Task objective: Leave out the pictures and repeat everything else in the records exactly.

(Beginning of Supplied information)

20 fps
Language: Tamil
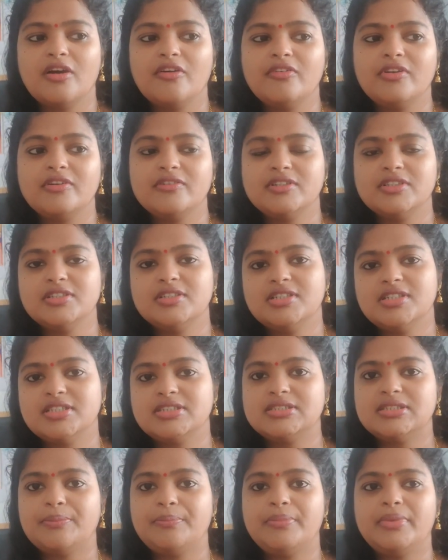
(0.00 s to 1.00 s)
அவரை வந்து
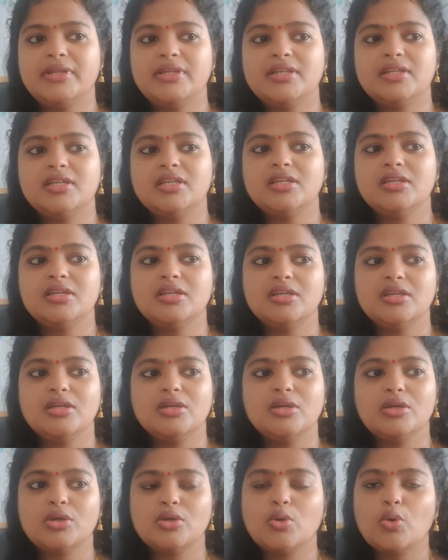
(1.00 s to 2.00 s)
ட்ரெஸ்அப் பண்ணி
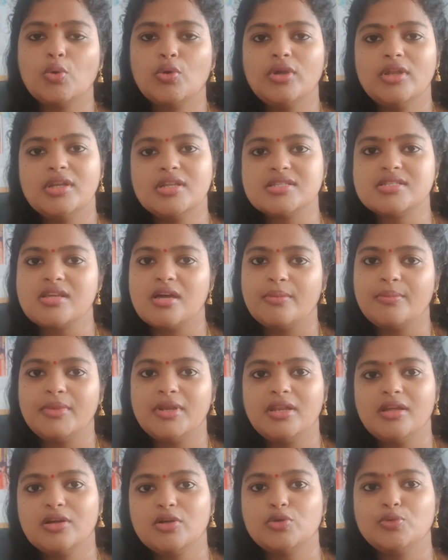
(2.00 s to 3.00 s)
கோயிலில்
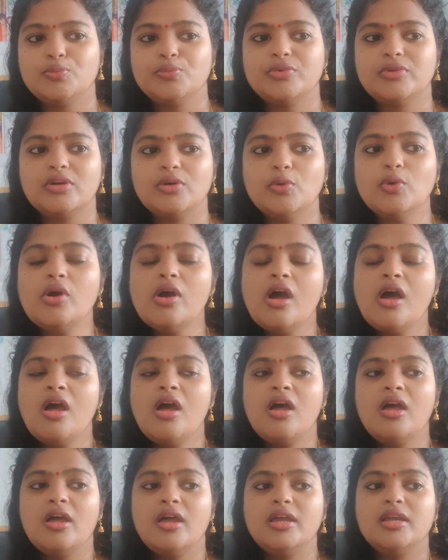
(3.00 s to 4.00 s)
சாமிலாம் கும்பிட்டோம்
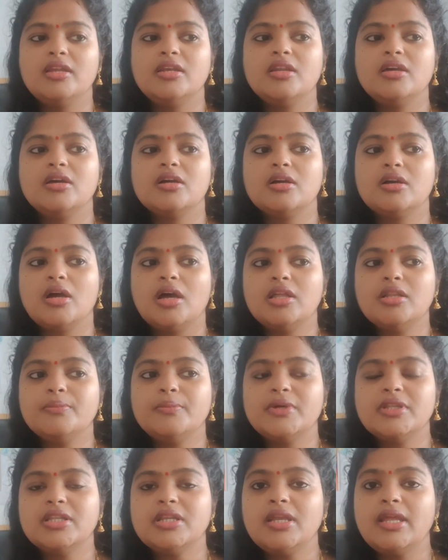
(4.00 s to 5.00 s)
அண்டு
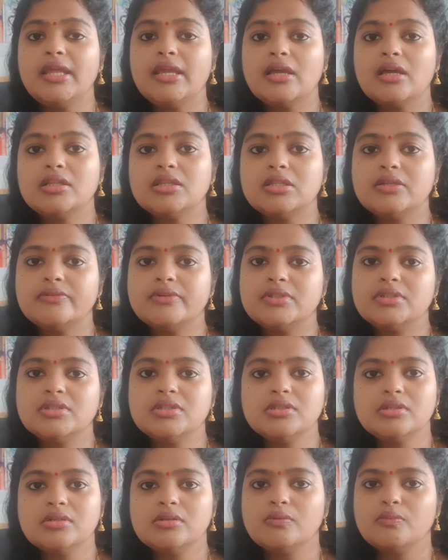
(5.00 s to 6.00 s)
அது மாதிரி எங்கள் அத்தை
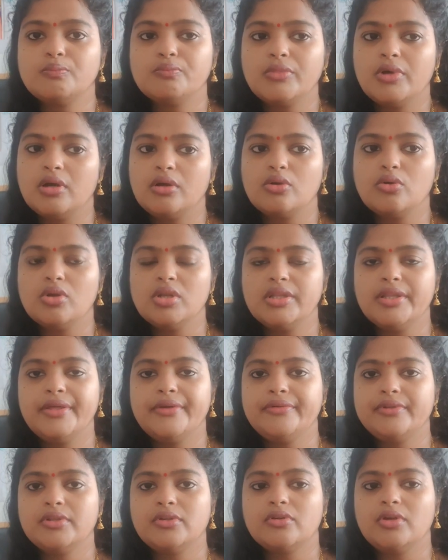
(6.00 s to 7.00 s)
வந்து
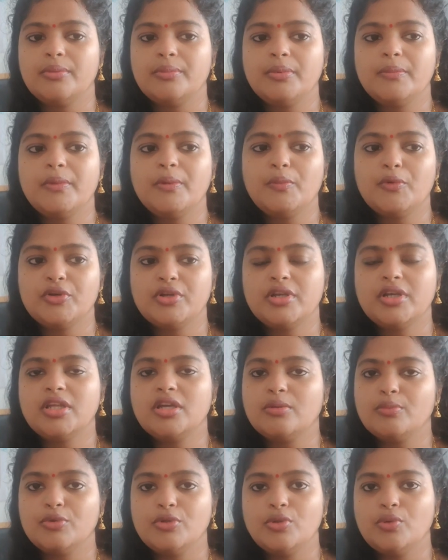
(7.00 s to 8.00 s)
குலதெய்வத்துக்கு எப்பவுமே மொட்டை
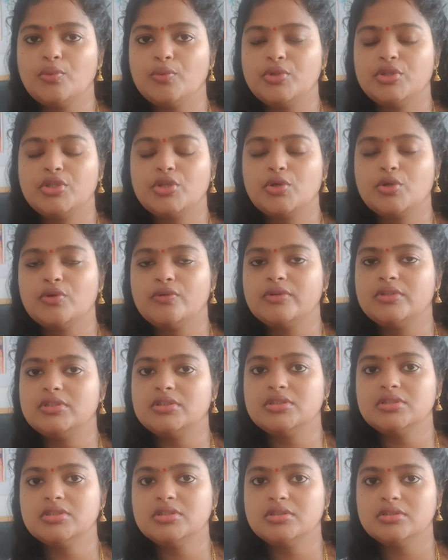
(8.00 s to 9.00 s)
அடிக்கும் போது ஒவ்வொருத்தருக்கும்
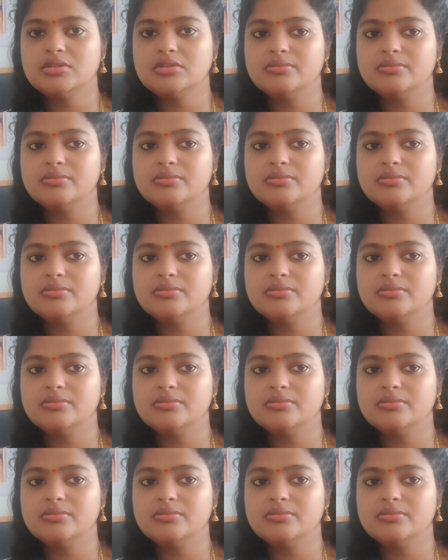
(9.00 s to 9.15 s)
வந்து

(End of Supplied information)

Answer to this problem:
20 fps
Language: Tamil
(0.00 s to 1.00 s)
அவரை வந்து
(1.00 s to 2.00 s)
ட்ரெஸ்அப் பண்ணி
(2.00 s to 3.00 s)
கோயிலில்
(3.00 s to 4.00 s)
சாமிலாம் கும்பிட்டோம்
(4.00 s to 5.00 s)
அண்டு
(5.00 s to 6.00 s)
அது மாதிரி எங்கள் அத்தை
(6.00 s to 7.00 s)
வந்து
(7.00 s to 8.00 s)
குலதெய்வத்துக்கு எப்பவுமே மொட்டை
(8.00 s to 9.00 s)
அடிக்கும் போது ஒவ்வொருத்தருக்கும்
(9.00 s to 9.15 s)
வந்து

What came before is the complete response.